──────── Data for this exercise

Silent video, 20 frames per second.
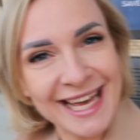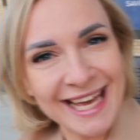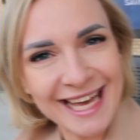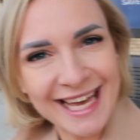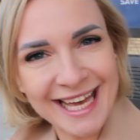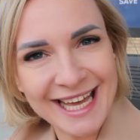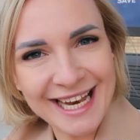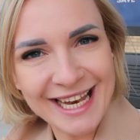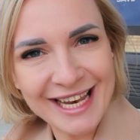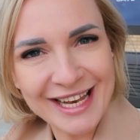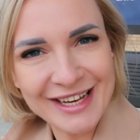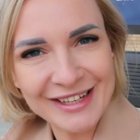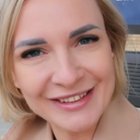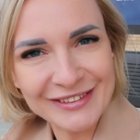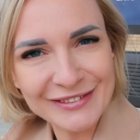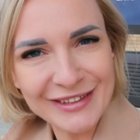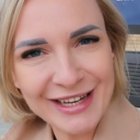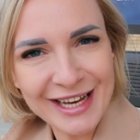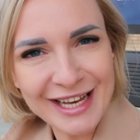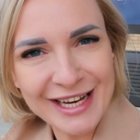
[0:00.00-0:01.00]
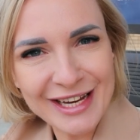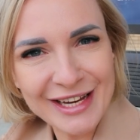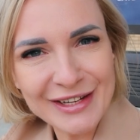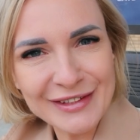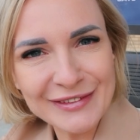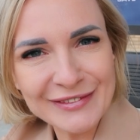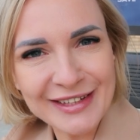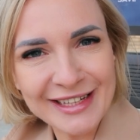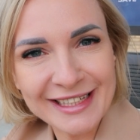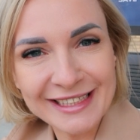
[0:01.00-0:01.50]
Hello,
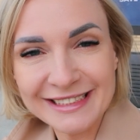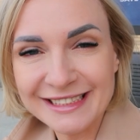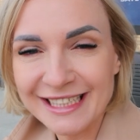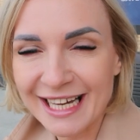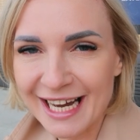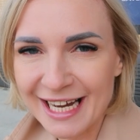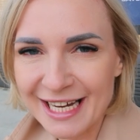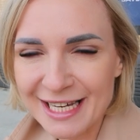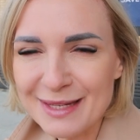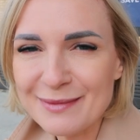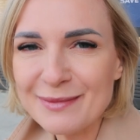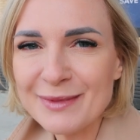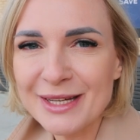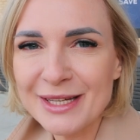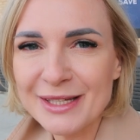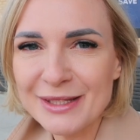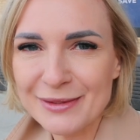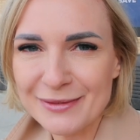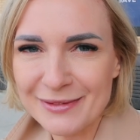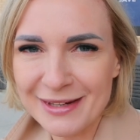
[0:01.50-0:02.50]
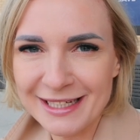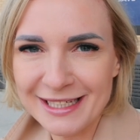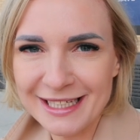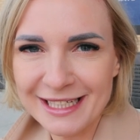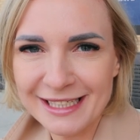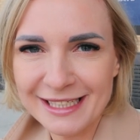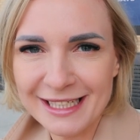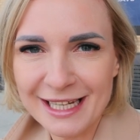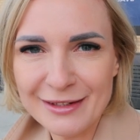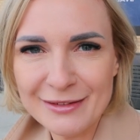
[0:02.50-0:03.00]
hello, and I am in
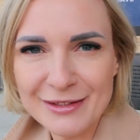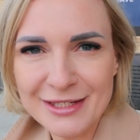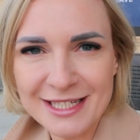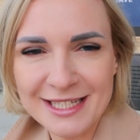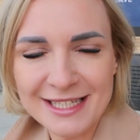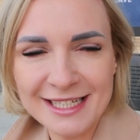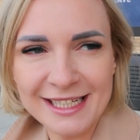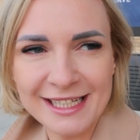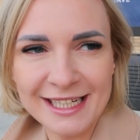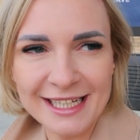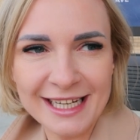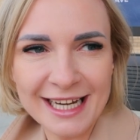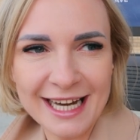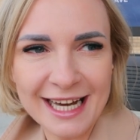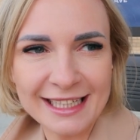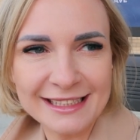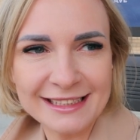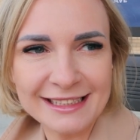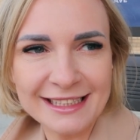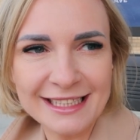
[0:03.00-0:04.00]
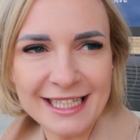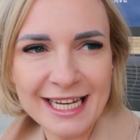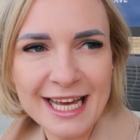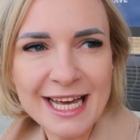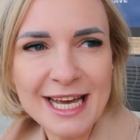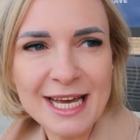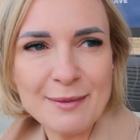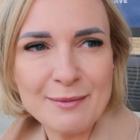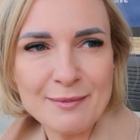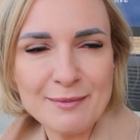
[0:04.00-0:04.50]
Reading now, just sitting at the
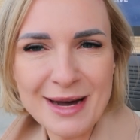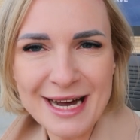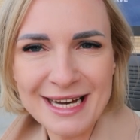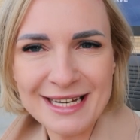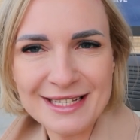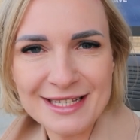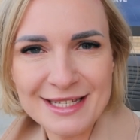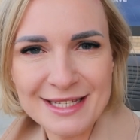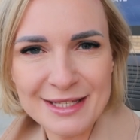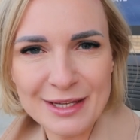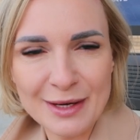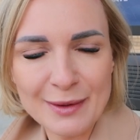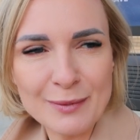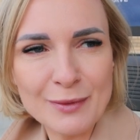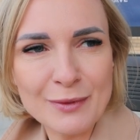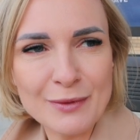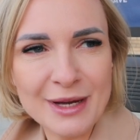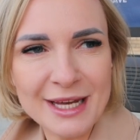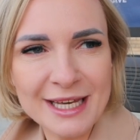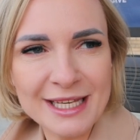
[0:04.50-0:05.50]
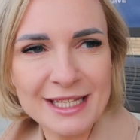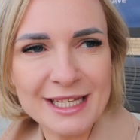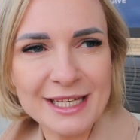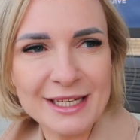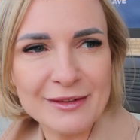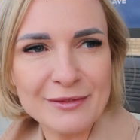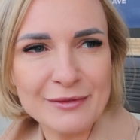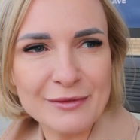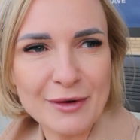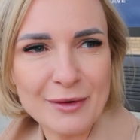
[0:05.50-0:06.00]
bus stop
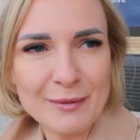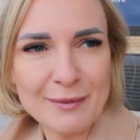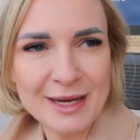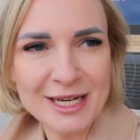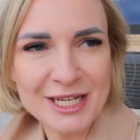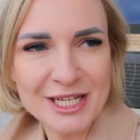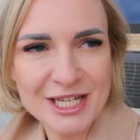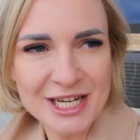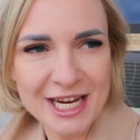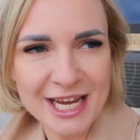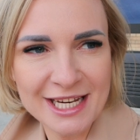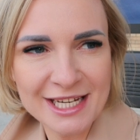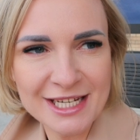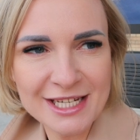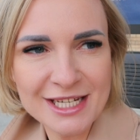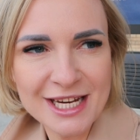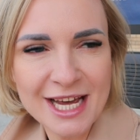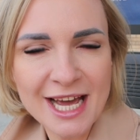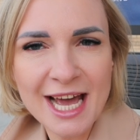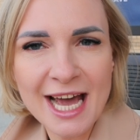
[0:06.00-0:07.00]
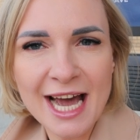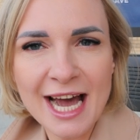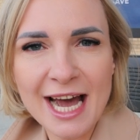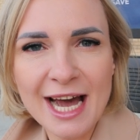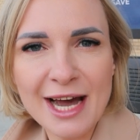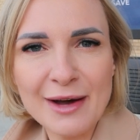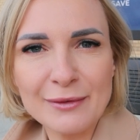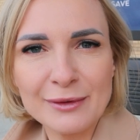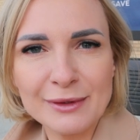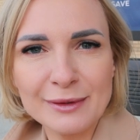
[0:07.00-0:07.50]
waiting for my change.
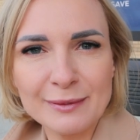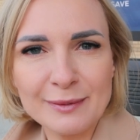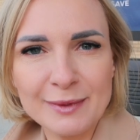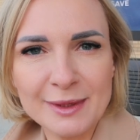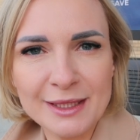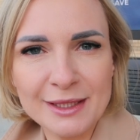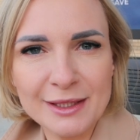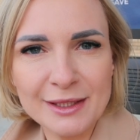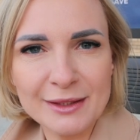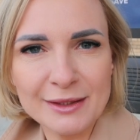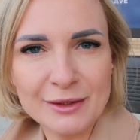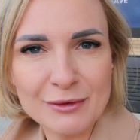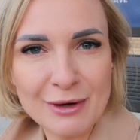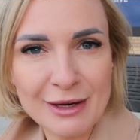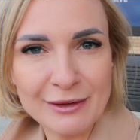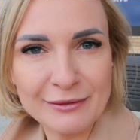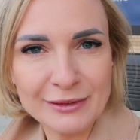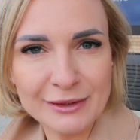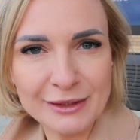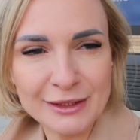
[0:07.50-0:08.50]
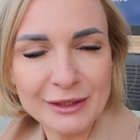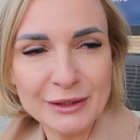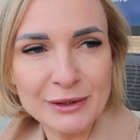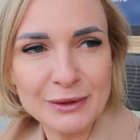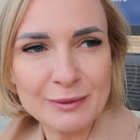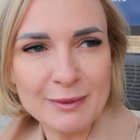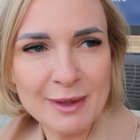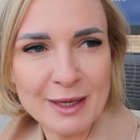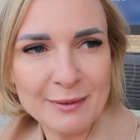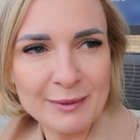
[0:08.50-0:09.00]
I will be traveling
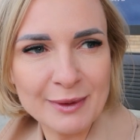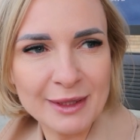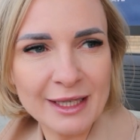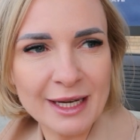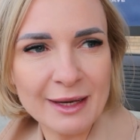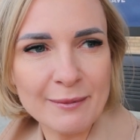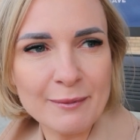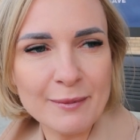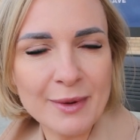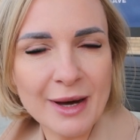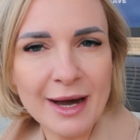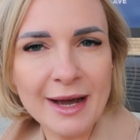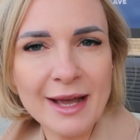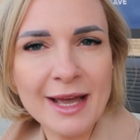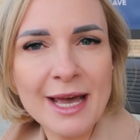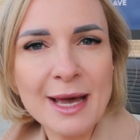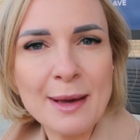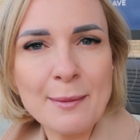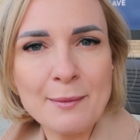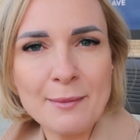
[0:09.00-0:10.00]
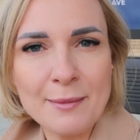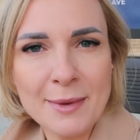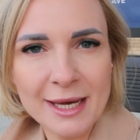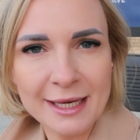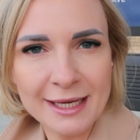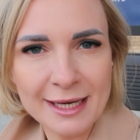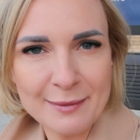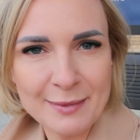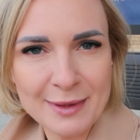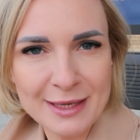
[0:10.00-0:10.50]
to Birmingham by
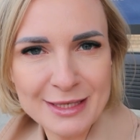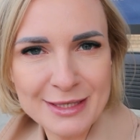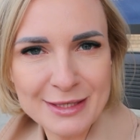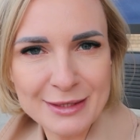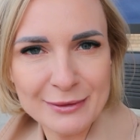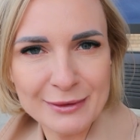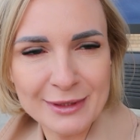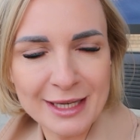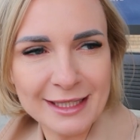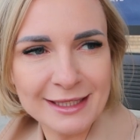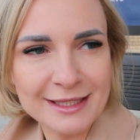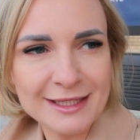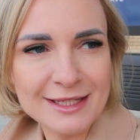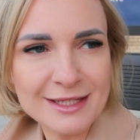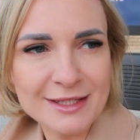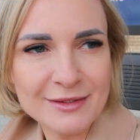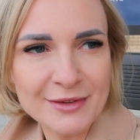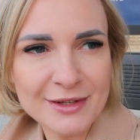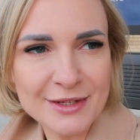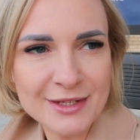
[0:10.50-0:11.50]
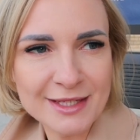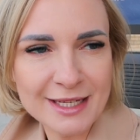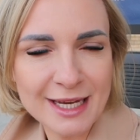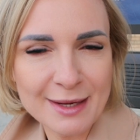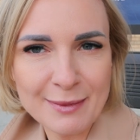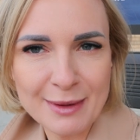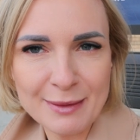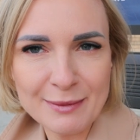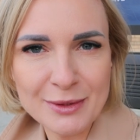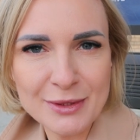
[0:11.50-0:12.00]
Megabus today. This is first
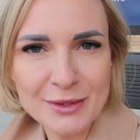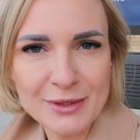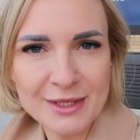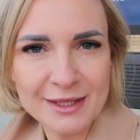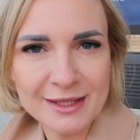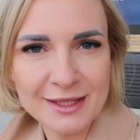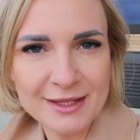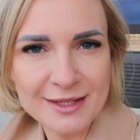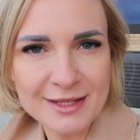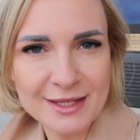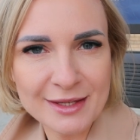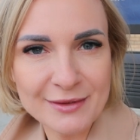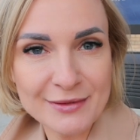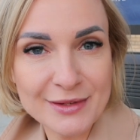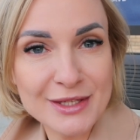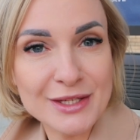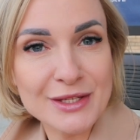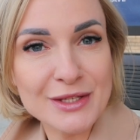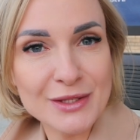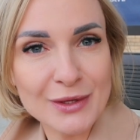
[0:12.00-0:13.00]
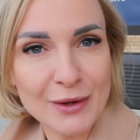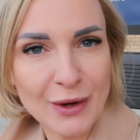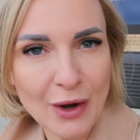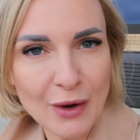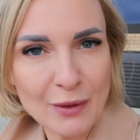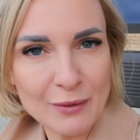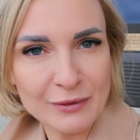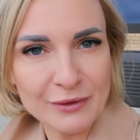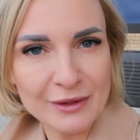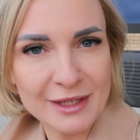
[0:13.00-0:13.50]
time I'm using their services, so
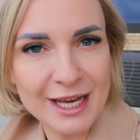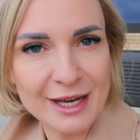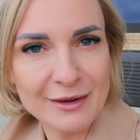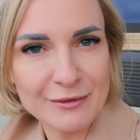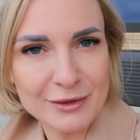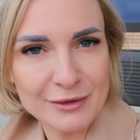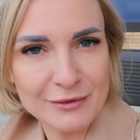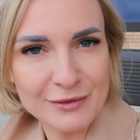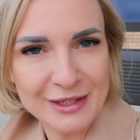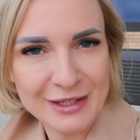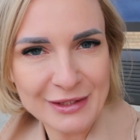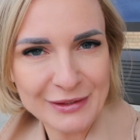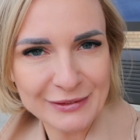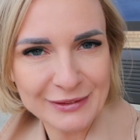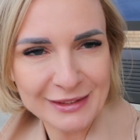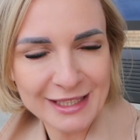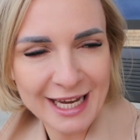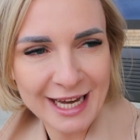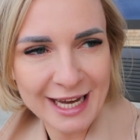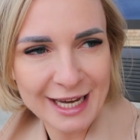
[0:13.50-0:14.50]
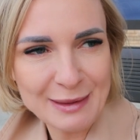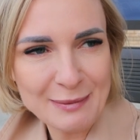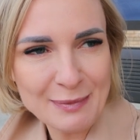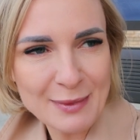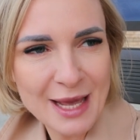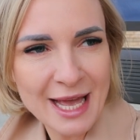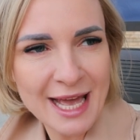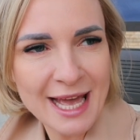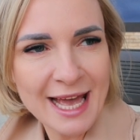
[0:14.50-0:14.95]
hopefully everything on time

────────────────

Please give again only the lines from the one containing "[0:10.50-0:11.50]" through the last line of the entries above, exactly as they stand and without pictures.

[0:10.50-0:11.50]
[0:11.50-0:12.00]
Megabus today. This is first
[0:12.00-0:13.00]
[0:13.00-0:13.50]
time I'm using their services, so
[0:13.50-0:14.50]
[0:14.50-0:14.95]
hopefully everything on time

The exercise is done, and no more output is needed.